We can simulate this humanlike behavior: Researchers from Stanford and Google recently created multiple AI agents in a town and found that familiar social behaviors emerged organically. Two sims, Isabella and Maria, were given only the intent to throw a party and, in Maria’s case, a crush on a sim named Claus. From this seed, and under their own initiative, other social behaviors naturally emerged: The sims spread word of the party, decorated, sent reminders, and had fun at the gathering. All of this suggests that we are not necessarily creating distant, cold, threatening alien minds. AI will be humanlike. 

Not long ago, people dismissed the possibility of neural networks learning language as fluently as GPT-4, and they were wrong. AI was able to learn the deep structure of language through training and example, which is why it is able to write Petrarchan sonnets about eigenvectors without breaking a sweat. As with language, we cannot write down all the rules for morality, but teaching AIs the concept of caring about sentient life and other important aspects of morality is possible.

As doomers point out, there are dangers here.

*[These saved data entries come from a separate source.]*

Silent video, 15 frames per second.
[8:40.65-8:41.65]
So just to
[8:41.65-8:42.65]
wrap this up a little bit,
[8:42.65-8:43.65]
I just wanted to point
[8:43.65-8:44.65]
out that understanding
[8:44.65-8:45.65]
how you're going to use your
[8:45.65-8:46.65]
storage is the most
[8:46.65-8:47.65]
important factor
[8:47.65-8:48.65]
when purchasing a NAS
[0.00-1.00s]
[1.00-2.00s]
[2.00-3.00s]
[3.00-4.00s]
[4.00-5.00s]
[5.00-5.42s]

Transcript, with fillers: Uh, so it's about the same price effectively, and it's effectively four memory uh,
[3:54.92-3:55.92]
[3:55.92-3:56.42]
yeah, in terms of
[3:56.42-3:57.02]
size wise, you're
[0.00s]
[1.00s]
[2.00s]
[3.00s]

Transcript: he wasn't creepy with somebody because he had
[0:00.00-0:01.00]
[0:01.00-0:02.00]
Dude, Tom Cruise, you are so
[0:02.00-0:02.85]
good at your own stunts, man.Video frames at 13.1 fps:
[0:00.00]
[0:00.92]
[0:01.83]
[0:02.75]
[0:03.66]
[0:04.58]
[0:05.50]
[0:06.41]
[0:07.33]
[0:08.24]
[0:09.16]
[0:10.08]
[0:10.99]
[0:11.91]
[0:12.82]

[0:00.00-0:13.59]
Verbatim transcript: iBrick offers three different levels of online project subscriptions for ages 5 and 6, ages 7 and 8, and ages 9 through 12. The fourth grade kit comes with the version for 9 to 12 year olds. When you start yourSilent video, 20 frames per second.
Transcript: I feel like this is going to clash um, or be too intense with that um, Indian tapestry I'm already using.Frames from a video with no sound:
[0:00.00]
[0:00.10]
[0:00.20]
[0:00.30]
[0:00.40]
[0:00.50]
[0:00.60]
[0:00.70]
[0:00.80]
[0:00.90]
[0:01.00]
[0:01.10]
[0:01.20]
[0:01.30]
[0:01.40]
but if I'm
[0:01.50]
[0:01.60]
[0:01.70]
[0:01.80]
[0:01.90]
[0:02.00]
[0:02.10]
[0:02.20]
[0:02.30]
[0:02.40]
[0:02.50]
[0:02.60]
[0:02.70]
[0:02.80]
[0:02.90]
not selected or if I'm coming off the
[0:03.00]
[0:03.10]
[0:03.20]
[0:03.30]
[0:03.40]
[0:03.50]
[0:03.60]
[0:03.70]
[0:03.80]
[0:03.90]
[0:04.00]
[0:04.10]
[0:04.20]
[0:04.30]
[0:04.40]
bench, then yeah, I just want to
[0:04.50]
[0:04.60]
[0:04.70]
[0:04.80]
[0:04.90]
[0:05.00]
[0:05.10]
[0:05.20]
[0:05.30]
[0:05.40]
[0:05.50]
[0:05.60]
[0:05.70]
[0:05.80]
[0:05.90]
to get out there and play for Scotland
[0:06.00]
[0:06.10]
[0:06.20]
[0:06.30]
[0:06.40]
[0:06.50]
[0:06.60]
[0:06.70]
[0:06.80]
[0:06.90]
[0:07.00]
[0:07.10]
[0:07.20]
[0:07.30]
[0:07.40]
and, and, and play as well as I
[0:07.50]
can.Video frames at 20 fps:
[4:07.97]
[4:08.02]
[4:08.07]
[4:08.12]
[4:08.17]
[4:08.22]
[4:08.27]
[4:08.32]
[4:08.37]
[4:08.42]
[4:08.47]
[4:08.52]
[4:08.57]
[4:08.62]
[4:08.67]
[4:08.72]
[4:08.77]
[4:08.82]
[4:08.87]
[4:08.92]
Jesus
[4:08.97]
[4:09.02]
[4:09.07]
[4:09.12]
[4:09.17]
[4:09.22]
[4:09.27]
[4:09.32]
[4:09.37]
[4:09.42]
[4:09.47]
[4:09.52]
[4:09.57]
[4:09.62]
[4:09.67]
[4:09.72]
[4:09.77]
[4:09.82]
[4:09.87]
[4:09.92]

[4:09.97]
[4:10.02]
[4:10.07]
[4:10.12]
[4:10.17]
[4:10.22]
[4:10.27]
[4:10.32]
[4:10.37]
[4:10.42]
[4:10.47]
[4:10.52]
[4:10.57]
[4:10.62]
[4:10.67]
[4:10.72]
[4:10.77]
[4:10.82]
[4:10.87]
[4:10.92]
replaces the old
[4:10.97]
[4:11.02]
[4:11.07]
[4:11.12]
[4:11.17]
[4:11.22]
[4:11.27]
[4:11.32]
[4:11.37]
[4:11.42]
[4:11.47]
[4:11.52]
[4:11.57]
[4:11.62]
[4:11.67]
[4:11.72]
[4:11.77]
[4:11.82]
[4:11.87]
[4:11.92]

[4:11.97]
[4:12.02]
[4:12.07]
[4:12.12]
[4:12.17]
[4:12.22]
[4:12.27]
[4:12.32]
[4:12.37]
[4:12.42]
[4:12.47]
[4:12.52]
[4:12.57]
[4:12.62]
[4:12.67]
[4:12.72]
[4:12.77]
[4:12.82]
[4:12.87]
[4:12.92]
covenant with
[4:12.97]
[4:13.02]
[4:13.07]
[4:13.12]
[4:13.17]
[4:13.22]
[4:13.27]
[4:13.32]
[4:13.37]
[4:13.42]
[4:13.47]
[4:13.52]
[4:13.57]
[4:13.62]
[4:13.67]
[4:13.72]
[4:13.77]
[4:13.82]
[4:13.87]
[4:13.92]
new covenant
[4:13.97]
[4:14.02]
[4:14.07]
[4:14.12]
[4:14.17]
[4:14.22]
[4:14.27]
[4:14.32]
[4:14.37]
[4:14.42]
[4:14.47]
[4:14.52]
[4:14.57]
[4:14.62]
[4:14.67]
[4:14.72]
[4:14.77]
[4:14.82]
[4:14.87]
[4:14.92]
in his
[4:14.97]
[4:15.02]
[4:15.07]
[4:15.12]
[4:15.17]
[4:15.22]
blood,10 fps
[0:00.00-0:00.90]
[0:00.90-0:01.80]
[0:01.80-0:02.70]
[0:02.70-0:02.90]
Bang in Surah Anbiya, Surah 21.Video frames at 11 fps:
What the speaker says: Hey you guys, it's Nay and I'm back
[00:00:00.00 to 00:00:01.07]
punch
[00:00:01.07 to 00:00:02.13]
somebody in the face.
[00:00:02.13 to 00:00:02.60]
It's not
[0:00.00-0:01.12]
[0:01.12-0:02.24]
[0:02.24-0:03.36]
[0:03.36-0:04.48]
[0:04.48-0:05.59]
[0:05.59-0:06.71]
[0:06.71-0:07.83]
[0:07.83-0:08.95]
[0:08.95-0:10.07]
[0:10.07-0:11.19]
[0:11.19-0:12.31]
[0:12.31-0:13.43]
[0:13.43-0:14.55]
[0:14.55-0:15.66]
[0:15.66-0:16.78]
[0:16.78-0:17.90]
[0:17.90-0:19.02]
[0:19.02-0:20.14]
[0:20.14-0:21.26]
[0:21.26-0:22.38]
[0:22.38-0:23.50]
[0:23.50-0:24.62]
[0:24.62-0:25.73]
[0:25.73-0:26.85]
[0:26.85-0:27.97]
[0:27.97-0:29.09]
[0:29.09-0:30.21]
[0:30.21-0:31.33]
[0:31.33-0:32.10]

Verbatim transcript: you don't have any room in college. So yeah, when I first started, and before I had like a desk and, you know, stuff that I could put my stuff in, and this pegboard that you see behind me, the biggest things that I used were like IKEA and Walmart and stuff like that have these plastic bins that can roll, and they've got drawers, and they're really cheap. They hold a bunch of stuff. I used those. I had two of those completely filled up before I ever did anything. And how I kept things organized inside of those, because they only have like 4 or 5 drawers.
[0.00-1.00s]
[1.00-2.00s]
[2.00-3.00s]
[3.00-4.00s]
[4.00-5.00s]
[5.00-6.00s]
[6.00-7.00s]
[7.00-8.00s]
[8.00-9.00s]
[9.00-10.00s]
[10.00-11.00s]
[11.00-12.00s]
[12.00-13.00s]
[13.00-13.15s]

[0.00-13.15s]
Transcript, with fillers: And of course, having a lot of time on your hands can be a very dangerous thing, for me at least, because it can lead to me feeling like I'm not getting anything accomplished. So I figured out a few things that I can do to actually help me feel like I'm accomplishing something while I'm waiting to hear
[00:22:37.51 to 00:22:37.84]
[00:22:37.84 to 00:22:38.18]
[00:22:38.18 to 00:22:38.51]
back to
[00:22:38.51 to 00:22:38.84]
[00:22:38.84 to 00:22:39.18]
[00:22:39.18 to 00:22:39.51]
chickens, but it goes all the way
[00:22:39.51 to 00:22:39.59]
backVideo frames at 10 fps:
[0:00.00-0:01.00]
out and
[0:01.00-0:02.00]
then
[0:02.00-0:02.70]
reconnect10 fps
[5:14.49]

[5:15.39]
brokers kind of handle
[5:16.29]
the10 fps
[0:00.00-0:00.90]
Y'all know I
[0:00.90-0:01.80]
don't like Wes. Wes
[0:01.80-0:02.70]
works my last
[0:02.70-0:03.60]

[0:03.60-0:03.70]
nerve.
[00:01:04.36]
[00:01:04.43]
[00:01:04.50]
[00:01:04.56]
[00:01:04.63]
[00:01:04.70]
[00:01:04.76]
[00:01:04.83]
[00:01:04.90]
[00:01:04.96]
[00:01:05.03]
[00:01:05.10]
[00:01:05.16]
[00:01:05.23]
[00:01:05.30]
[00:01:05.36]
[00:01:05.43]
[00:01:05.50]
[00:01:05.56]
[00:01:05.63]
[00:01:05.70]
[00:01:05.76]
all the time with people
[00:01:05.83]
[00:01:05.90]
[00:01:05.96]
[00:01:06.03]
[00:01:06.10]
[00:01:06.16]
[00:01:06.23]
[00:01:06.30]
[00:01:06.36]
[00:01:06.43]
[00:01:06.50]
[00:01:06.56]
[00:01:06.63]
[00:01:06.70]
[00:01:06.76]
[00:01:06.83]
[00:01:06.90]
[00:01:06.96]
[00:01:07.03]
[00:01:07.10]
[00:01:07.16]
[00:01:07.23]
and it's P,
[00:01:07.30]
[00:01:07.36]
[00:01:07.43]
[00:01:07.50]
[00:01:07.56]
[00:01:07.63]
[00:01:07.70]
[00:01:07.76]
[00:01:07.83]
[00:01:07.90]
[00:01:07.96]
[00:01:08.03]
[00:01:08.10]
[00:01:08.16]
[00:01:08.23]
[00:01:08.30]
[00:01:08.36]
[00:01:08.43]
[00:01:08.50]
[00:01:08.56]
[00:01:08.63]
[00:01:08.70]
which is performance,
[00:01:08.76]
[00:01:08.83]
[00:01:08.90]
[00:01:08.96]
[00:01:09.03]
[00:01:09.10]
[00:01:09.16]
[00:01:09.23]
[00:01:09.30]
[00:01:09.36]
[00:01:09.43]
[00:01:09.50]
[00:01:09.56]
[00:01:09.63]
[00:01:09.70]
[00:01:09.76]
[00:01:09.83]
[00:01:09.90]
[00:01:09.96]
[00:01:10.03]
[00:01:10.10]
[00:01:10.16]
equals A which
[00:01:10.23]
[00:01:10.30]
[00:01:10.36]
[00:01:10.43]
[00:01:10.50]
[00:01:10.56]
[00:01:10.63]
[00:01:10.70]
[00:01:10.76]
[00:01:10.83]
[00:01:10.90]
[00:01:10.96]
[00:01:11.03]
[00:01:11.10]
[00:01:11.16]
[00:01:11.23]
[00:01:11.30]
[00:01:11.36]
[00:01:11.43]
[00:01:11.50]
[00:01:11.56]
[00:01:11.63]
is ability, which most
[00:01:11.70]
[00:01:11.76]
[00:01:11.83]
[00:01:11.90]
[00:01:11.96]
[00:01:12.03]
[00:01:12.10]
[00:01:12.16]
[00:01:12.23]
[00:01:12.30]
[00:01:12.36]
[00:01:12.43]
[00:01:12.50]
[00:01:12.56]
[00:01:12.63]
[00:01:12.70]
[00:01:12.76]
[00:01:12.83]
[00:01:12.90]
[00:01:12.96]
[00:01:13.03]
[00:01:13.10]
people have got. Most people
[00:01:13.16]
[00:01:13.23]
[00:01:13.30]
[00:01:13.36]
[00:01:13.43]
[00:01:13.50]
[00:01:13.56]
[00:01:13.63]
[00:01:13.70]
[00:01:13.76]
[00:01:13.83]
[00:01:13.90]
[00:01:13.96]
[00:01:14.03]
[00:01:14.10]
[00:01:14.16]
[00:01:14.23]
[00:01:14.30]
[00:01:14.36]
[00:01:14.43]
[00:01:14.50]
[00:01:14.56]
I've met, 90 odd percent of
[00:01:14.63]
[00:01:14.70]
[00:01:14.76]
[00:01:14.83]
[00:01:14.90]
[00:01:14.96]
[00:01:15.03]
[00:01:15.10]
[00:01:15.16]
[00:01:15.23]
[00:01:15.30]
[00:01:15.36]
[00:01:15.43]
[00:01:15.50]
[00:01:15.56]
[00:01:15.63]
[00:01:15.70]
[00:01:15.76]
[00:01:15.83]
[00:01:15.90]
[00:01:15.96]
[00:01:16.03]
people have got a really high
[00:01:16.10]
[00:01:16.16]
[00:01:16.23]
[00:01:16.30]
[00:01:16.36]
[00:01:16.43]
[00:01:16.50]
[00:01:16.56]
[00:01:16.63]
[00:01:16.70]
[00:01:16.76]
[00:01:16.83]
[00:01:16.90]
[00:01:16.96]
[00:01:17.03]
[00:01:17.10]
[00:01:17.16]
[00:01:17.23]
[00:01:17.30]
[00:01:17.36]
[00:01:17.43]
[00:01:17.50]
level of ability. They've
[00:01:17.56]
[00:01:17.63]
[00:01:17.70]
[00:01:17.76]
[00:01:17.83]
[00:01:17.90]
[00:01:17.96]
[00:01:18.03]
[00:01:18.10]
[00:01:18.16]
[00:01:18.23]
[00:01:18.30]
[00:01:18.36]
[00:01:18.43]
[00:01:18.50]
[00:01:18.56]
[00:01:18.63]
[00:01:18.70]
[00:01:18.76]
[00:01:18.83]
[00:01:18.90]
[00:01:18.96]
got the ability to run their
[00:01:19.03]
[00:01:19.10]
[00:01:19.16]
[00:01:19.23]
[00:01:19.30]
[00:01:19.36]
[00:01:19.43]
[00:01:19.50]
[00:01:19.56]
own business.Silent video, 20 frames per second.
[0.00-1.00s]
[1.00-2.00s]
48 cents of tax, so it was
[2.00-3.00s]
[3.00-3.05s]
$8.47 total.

Smarter AI systems may pretend to care about human morality and then change their minds, or drift away from human values, preferring to destroy sentient life and tile the universe with paperclips. There is also the question of which morality to teach the AI: Utilitarianism would tend to create a power-seeking AI, and deontological rules are vulnerable to Waluigi-style attacks. Virtue ethics, in which agents are intrinsically motivated to care about certain qualities such as transparency, may be a more promising paradigm.

But there are plenty of promising approaches to the alignment question. Checks and balances will be a part of the solution. A diverse set of AI systems trained in different ways may lower the risks of algorithmic monoculture and ensure that a single method does not take on too much decisionmaking power. And an important part of the moral AI approach will be testing AI agents’ behavior thoroughly via simulations, like the Isabella-and-Maria party from Google Research. These will allow labs to catch any undesirable behavior, such as deception or threats, in a walled-off environment before those AIs are deployed. 

Whether we survive the rise of superintelligent machines depends largely on whether we can create AIs that care about humans. Evolution has shown us that this is possible; we must do our best to achieve it because the upside of aligned, moral AI is too great. Current AIs alone will give each child an interactive tutor, free medical advice for the poor, and automate away much drudgery. Future AIs could cure cancer and other diseases, help solve energy abundance, and accelerate scientific progress. An AI ban, as some have called for, would be short-sighted; we would be giving up on the problem too early.

In “Ethics and the Limits of Philosophy”, the philosopher Bernard Williams argues that moral philosophy begins with the innate desire to be moral. At best it helps you shape that into a more coherent set of commitments or beliefs, but philosophy cannot convince somebody who isn’t moral into wanting to be so. Restriction-based AI depends on the idea that AIs are aliens, and will never have this desire to be moral. But Williams’ argument presents another possibility: AI agents that want to be moral and care about the human species. The cornerstone paper of the current AI paradigm is titled “Attention Is All You Need”; the cornerstone proposition of AI alignment theory might well be that love is all you need.